■ **What the task asks**
Each entry should be repeated exactly. Its pictures should not be.

*** Opening Exercise data ***

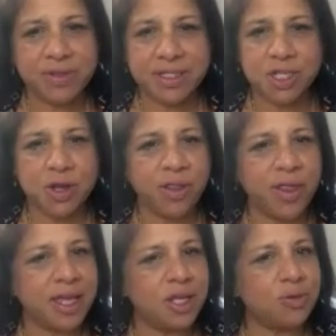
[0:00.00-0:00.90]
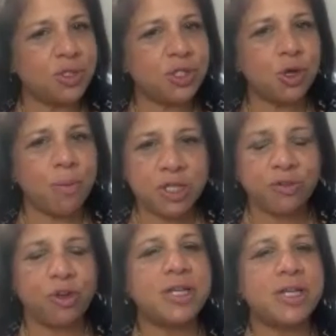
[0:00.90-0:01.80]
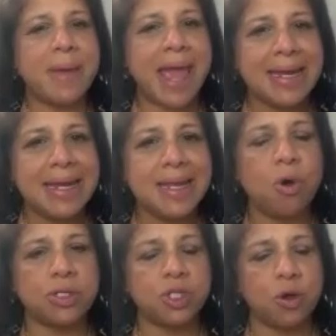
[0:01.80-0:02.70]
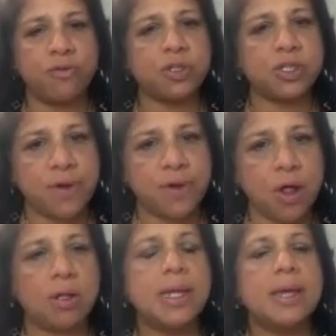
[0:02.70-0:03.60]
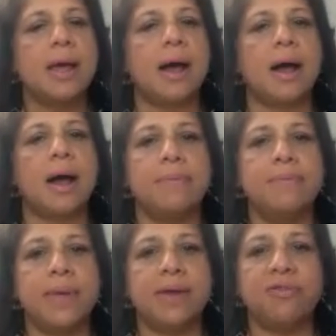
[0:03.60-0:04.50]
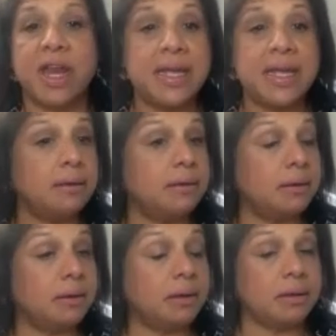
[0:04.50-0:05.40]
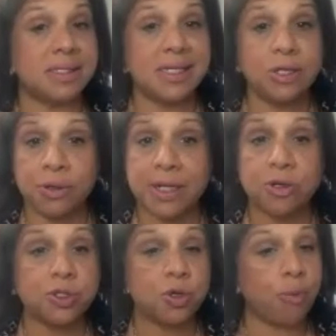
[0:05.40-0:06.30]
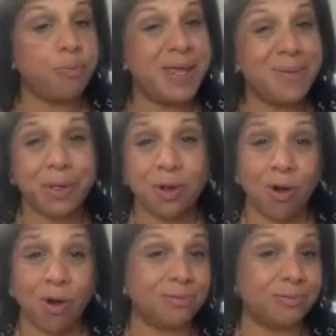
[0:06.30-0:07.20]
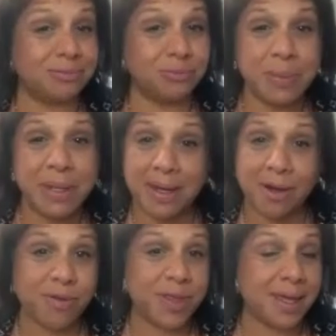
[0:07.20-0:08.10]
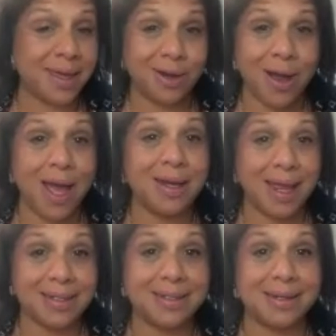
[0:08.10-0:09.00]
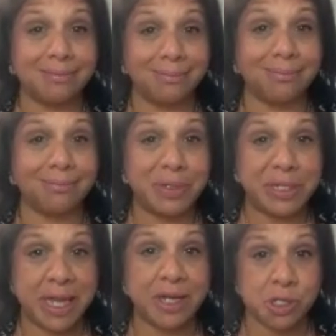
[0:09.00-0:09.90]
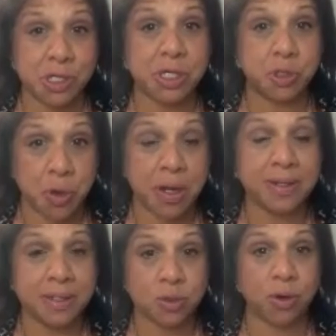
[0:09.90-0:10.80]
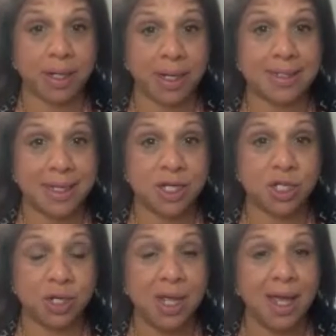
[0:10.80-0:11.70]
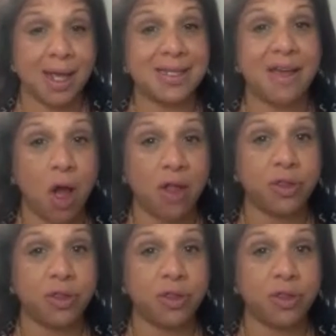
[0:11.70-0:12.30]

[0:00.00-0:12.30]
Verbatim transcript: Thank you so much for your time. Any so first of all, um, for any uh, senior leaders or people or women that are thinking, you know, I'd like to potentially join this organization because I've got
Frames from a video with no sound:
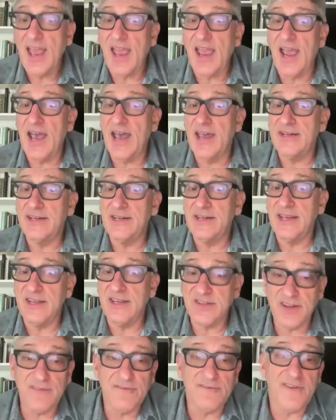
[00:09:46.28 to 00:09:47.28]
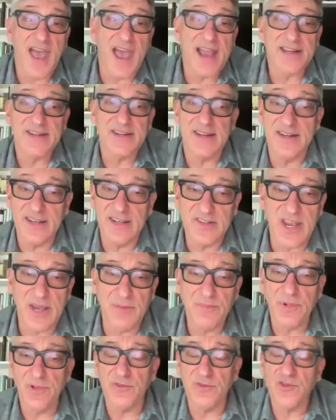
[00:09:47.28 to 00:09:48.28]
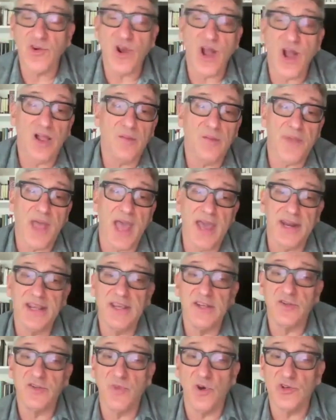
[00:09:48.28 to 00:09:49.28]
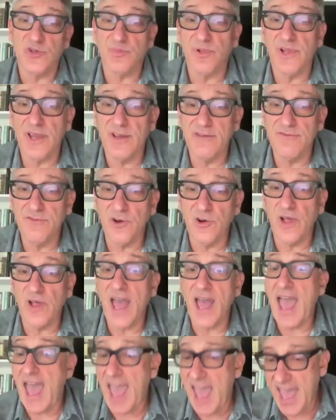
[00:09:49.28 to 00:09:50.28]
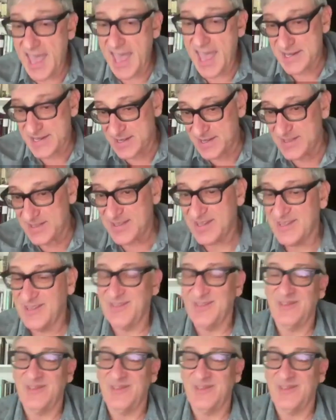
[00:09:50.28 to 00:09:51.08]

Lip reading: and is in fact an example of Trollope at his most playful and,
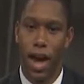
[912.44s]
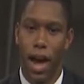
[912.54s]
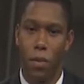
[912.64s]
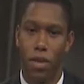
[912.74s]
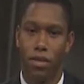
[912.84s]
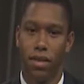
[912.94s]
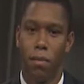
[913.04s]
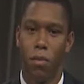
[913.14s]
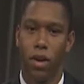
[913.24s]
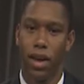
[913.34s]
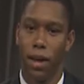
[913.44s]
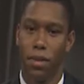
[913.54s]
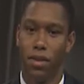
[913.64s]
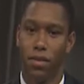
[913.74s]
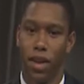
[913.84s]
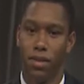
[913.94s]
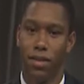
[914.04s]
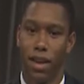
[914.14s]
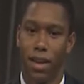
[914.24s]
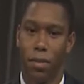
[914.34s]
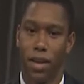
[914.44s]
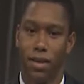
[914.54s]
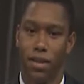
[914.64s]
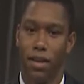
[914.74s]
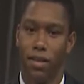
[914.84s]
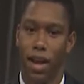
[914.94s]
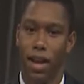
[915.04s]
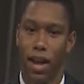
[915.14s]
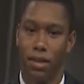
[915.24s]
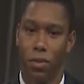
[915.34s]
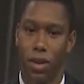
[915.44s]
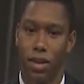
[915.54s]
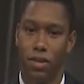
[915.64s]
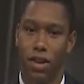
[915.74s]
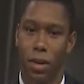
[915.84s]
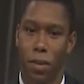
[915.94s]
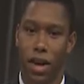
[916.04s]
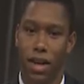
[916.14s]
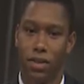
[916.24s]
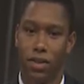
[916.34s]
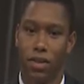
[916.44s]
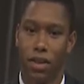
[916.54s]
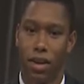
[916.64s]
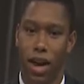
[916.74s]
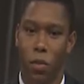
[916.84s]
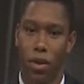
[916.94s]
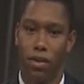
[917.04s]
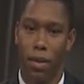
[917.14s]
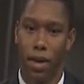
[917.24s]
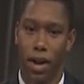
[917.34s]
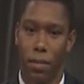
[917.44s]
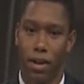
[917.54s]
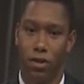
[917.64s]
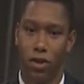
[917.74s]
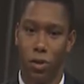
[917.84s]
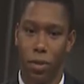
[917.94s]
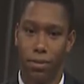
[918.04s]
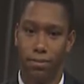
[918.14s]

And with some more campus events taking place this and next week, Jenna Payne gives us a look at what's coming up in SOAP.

*** Closing Exercise data ***

■ **Output of the task**
[0:00.00-0:00.90]
[0:00.90-0:01.80]
[0:01.80-0:02.70]
[0:02.70-0:03.60]
[0:03.60-0:04.50]
[0:04.50-0:05.40]
[0:05.40-0:06.30]
[0:06.30-0:07.20]
[0:07.20-0:08.10]
[0:08.10-0:09.00]
[0:09.00-0:09.90]
[0:09.90-0:10.80]
[0:10.80-0:11.70]
[0:11.70-0:12.30]

[0:00.00-0:12.30]
Verbatim transcript: Thank you so much for your time. Any so first of all, um, for any uh, senior leaders or people or women that are thinking, you know, I'd like to potentially join this organization because I've got
Frames from a video with no sound:
[00:09:46.28 to 00:09:47.28]
[00:09:47.28 to 00:09:48.28]
[00:09:48.28 to 00:09:49.28]
[00:09:49.28 to 00:09:50.28]
[00:09:50.28 to 00:09:51.08]

Lip reading: and is in fact an example of Trollope at his most playful and,
[912.44s]
[912.54s]
[912.64s]
[912.74s]
[912.84s]
[912.94s]
[913.04s]
[913.14s]
[913.24s]
[913.34s]
[913.44s]
[913.54s]
[913.64s]
[913.74s]
[913.84s]
[913.94s]
[914.04s]
[914.14s]
[914.24s]
[914.34s]
[914.44s]
[914.54s]
[914.64s]
[914.74s]
[914.84s]
[914.94s]
[915.04s]
[915.14s]
[915.24s]
[915.34s]
[915.44s]
[915.54s]
[915.64s]
[915.74s]
[915.84s]
[915.94s]
[916.04s]
[916.14s]
[916.24s]
[916.34s]
[916.44s]
[916.54s]
[916.64s]
[916.74s]
[916.84s]
[916.94s]
[917.04s]
[917.14s]
[917.24s]
[917.34s]
[917.44s]
[917.54s]
[917.64s]
[917.74s]
[917.84s]
[917.94s]
[918.04s]
[918.14s]

And with some more campus events taking place this and next week, Jenna Payne gives us a look at what's coming up in SOAP.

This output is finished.